In the afternoon, after watching "Breaking Bad", I felt a sense of deceit.
The spiritual picture of the show, its vulgar pleasure is enough to confuse many people. In this play, a popular psychology of this era is shown: a person who hates mediocrity and underappreciates his talents, that is, a person who is frustrated by reality, can only realize himself by controlling reality. In my opinion, the way to realize oneself is not to master the rules of reality like Walter. This is not the way to rebel against reality. This is another form of compromise by poor cowards.
The show also shows us a compromise gesture of spiritual suicide. In this show, the protagonist Walter presents us with a peaceful, humble attitude as a drug dealer after winning over the big drug lord Gus. This nascent drug-trafficking team displayed a contradictory and humble drug-trafficking posture hovering between "do" and "don't do".
This attitude makes me feel sick. Because it tries to compromise between morality and violence, family and career, while choosing a middle stance for double pleasure. Even at the end of the play, this gesture remains profound. This incomplete, twisted nausea persists. This is like a person stepping on two boats, like a person who wants both a wife and a lover. How disgusting this is.
They did a lot of great things in the underworld sense. But they still looked like they were inferior in spirit, timid, and they didn't look like the people who defeated Gus. They should start their own gang, recruit troops, and do big things. This is the behavior of a man, a positive behavior. What a disappointing drug lord. And they don't want to be good. It's embarrassing to be caught in the middle. They neither face up to their evil ambitions nor face up to their lack of goodness, and continue to do so until the end of the play.
It must be said that the screenwriters deal with them in this way, which is an expression of instinct, a manifestation of the modern spirit and the spirit of the times. Walter finally chose to run away, and implement revenge. That psychological motive, based on simple desires, always dominates the characters. After Jesse quit the team, he fell down and became a slave of Todd. They show us the scene of "desire is endless". It's disgusting from both the evil's point of view and the good's point of view.
Why can't they be good drug lords? Be himself like bin Laden.
Why aren't they being radically good? Can not escape desire, life is controlled by desire.
This kind of nausea is usually interpreted as Bushido spirit in Japanese culture, and is usually interpreted as Confucianism, Buddhism and Taoism in Chinese culture. Of course, this is in terms of Japan and China in the classical sense. Through a sublime dissolution and cleansing that transcends life and death, the disgust disappears and the characters are sublimated.

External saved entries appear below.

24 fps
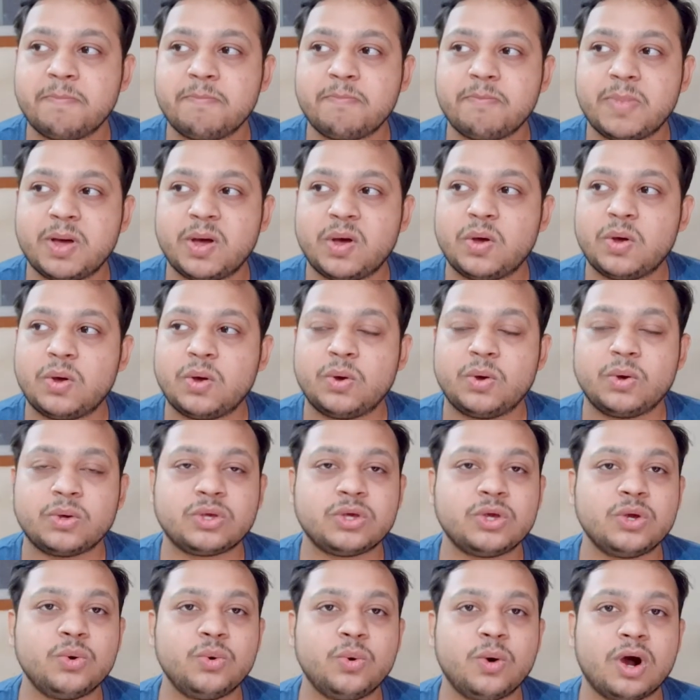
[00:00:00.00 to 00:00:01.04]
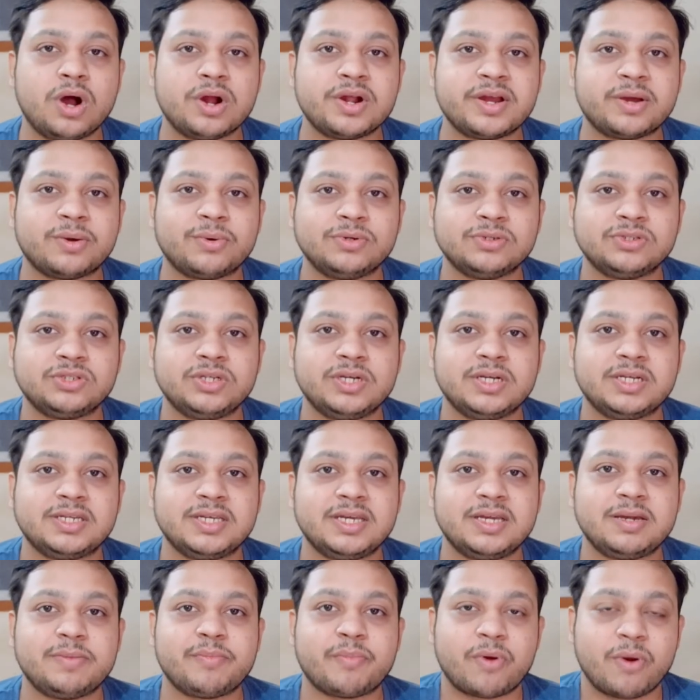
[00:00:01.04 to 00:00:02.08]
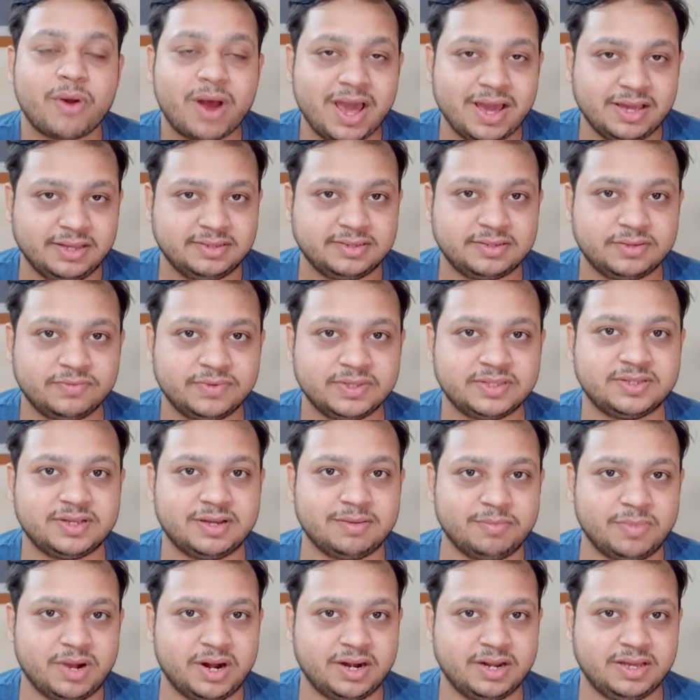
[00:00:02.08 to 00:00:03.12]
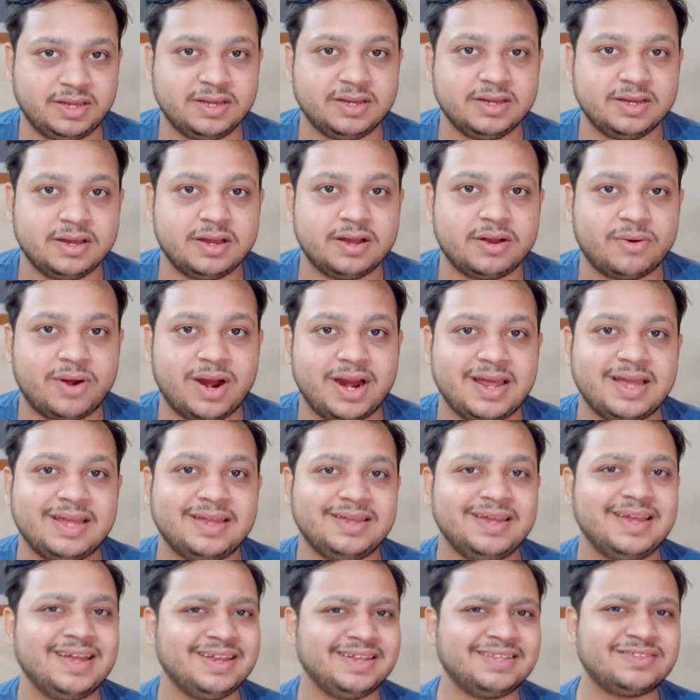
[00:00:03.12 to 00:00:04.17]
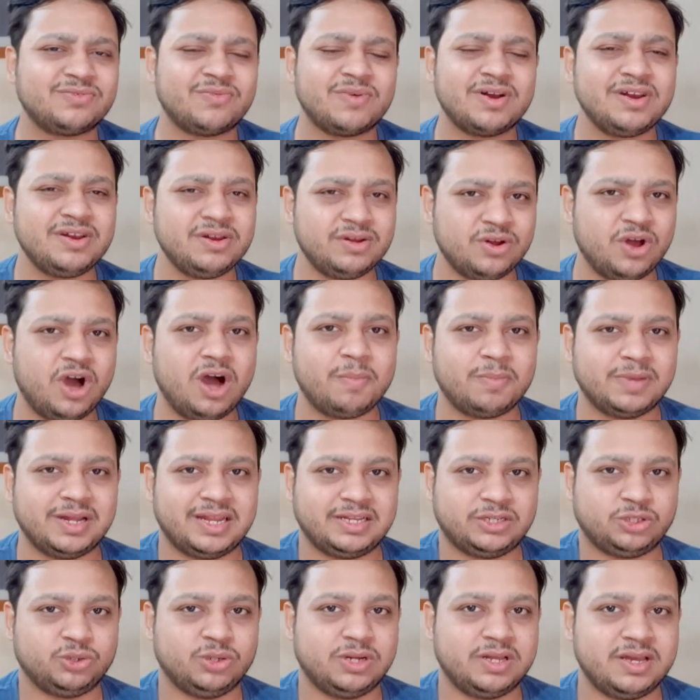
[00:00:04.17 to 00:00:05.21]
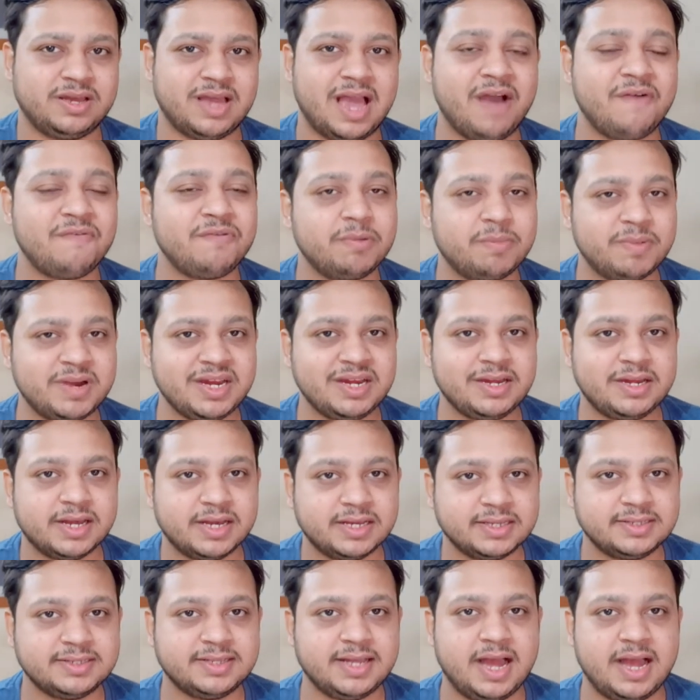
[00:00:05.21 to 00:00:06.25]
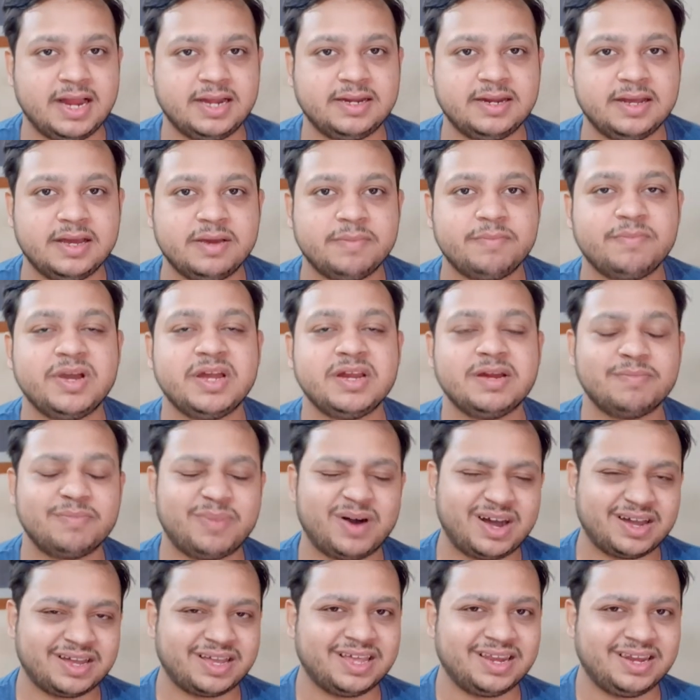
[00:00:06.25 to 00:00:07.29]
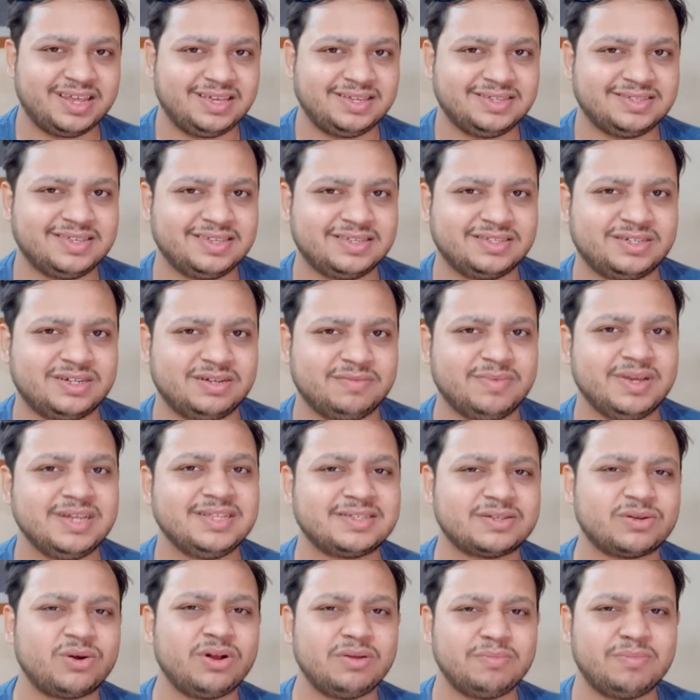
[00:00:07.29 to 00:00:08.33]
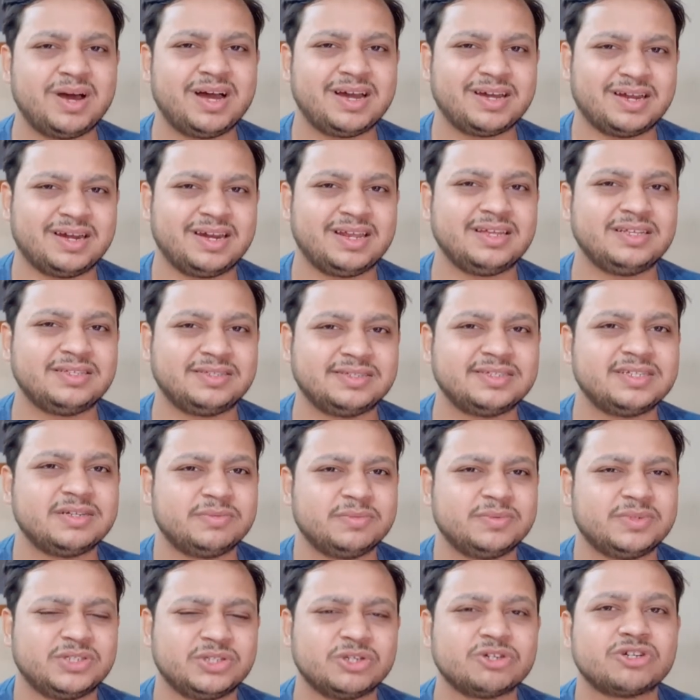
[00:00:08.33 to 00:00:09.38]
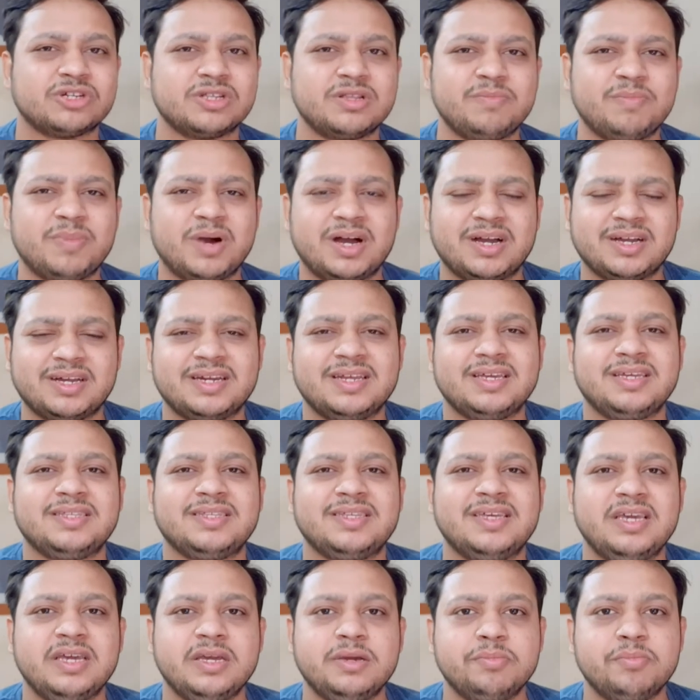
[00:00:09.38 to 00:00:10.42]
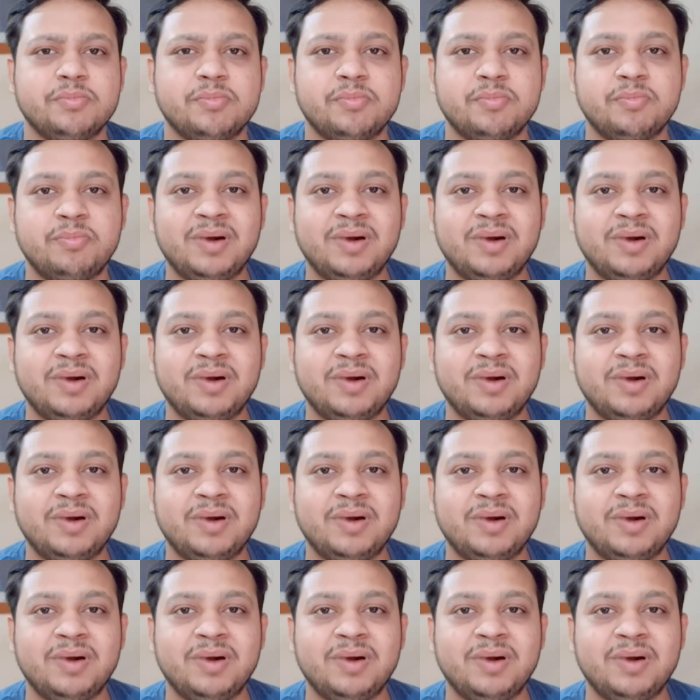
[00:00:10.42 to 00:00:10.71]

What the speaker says: you are negotiating price with somebody, right? It's very normal, actually. Everybody does that in a bargaining system. It's called bargaining. It's generally bargaining theme.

From the perspective of classical Chinese, Walter had to commit suicide in order to atone for his sins. Put down the butcher's knife and become a Buddha on the ground, that's fine. And her wife should also be punished. The most suitable way for her is to convert to religion and abstain from sex. And because Jesse himself has been on the edge of morality for a long time, the possibility of him quitting the drug trafficking team exists, which is to reflect and think about it for a lifetime. He should perhaps be a philosopher to clarify the loss and fate of his life.
This is also what I see as a possible solution to our psychological crisis, including the invisible opposition between self and society. The lower level is to return to the basics.
The spirit of Chinese culture (classical) will pave the way to heaven for people like them, and the so-called modern spirit they accept can only send them to hell. Looking at the East and the West from this point of view, the Eastern culture's handling of the predicament of human nature is more sophisticated.
Therefore, the life and death, morality and sinking of people presented by this mental model (that is, our current mental model), which is squeezed by limited morality and unlimited desires, shows that life can only be morbid and disgusting , even obscene images.
This attitude of spiritual suicide expresses a sluggish life attitude. At the same time, it receives a steady stream of unholy pleasures (those permeated with impenetrable morality), which make people fall into this spiritual suicide, apathetic, unable to look directly at themselves and take on their own destiny in life.
And this drama is so profoundly conveying this "pleasure synthesis" and tempting us to become more and more familiar with the atmosphere of this era of spiritual suicide, and then be brainwashed.
Judging from the popularity of this drama, this is an era of spiritual suicide.